Unless you’ve been manning a radar outpost in Antarctica this month, you’ve noted with great regularity the number of powerful men who have been tossed into the cultural bonfire of sexual misconduct. Yet instead of asking who’s next, perhaps this is a moment to reflect on the systems and cultures that enable these perverse (and pervasive) behaviors. Doing so might lead us to a renaissance in the human resources function.

Every journey begins with identifying the problem: In a Harris Poll survey my firm conducted this month on sexual misconduct in the workplace, nearly two-thirds (64%) of American women (and 70% of millennial women) say they feel more comfortable today speaking out and challenging their abusers because they know they are not alone­. However, only 20% of women said they believe their company would listen and be supportive if they were to speak out against their abuser.

While this reveals that four out of five professional women don’t trust their companies to defend them against sexual harassment, the general public is still looking to companies to lead the change in workplace cultures. A recent report from the OZY/Marist Poll found nearly two-thirds of U.S. residents (65%) believe it is the responsibility of companies to prevent or solve the problem of sexual harassment in the workplace. From implementing new HR policies to sexual harassment training, companies far and wide are thinking about how they can create safer work environments.

While companies are striving to create solutions, social media has proven to be a supportive tool during these transformational times.
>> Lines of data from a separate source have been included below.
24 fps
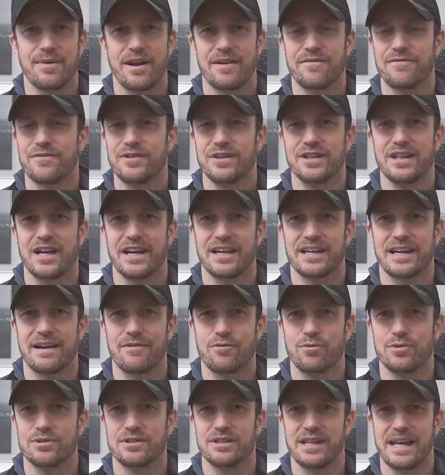but I feel like
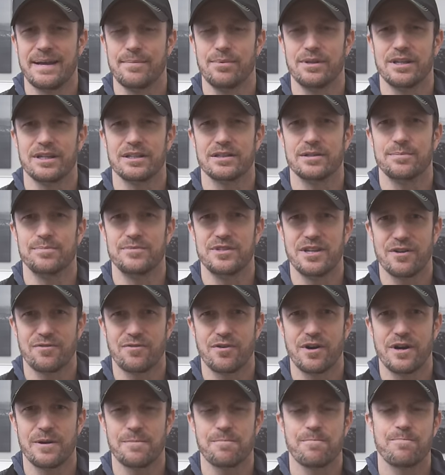everyone's labeling them
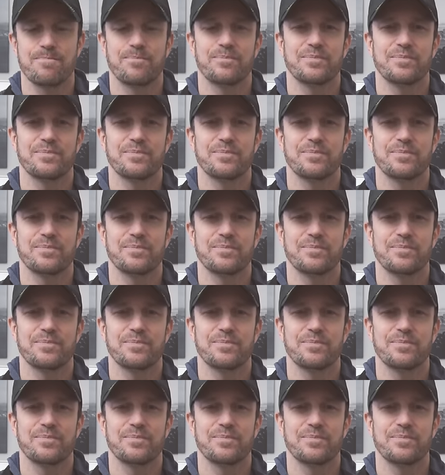different,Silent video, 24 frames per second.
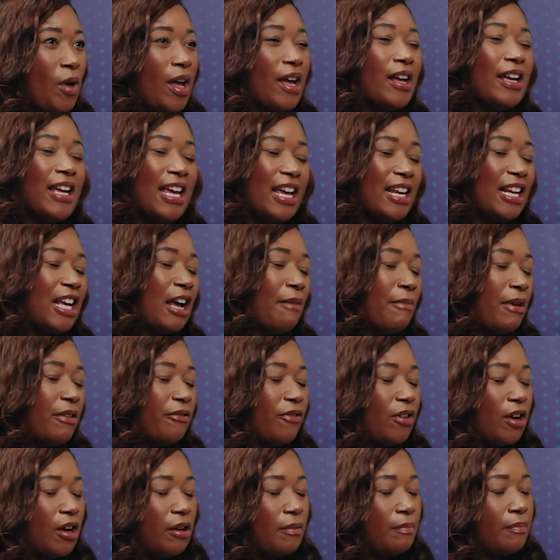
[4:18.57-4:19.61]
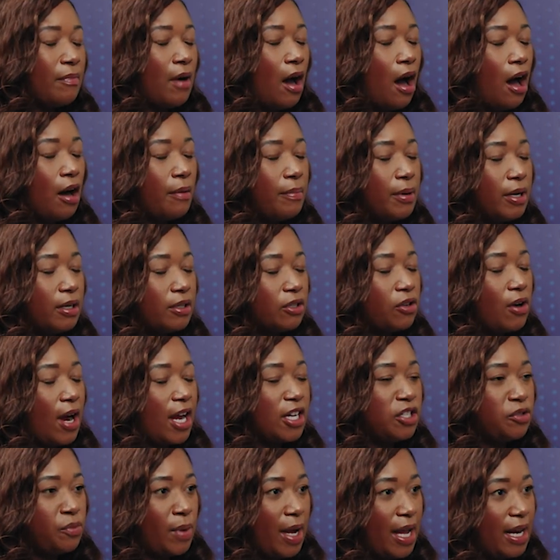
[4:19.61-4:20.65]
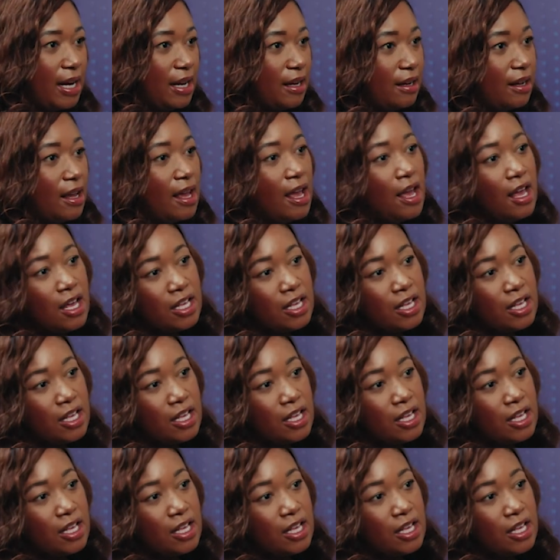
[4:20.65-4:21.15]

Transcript: again, coming from Auburn, graduating,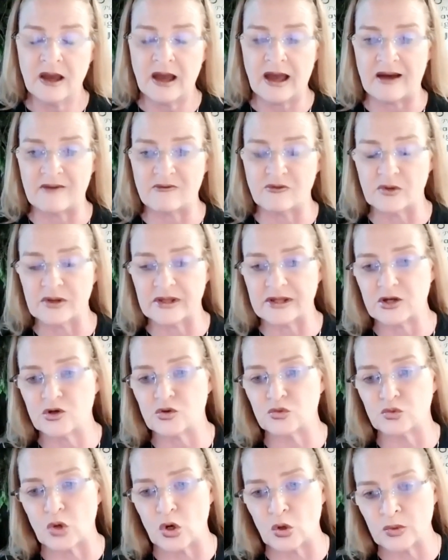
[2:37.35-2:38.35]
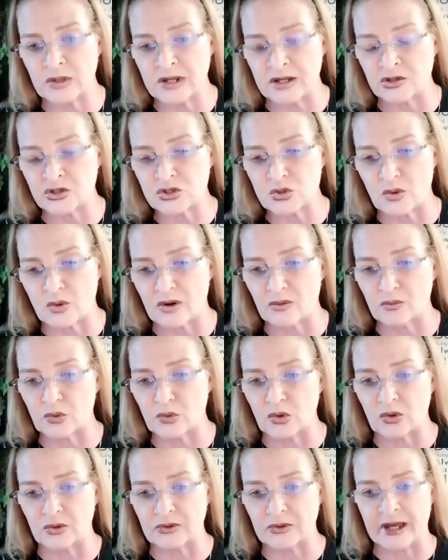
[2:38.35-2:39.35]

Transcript: have really grown into our role,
In fact, more than half (57%) of millennial women entering the prime of their careers say men can no longer get away with sexual assault because social media allows victims greater power to directly confront their abusers. Of that same group, 70% said men are less likely to get away with sexual misconduct because women feel more comfortable standing up and accusing their abusers, and a majority (62%) said it shows that abusers are now being held accountable for their behavior.

This seems to be a cultural tipping point. Our friends at Gallup reported that 69% of adults in the U.S. say sexual harassment is a major problem, up from 50% in 1998. Our data shows that nearly two-thirds of all Americans believe cultural attitudes are changing, and rich and famous men can no longer get away with harassment and misconduct. When asked why, 64% of men and women said companies are at risk if they don't take action. These risks might include negative publicity, lost sales and legal exposure. That same Gallup report also found that compared to nearly 20 years ago, there are now much more women today — from 18% in 1998 to 38% in 2017 — who said that "recent news events about sexual harassment have made them more likely to sue someone they believe had sexually harassed them."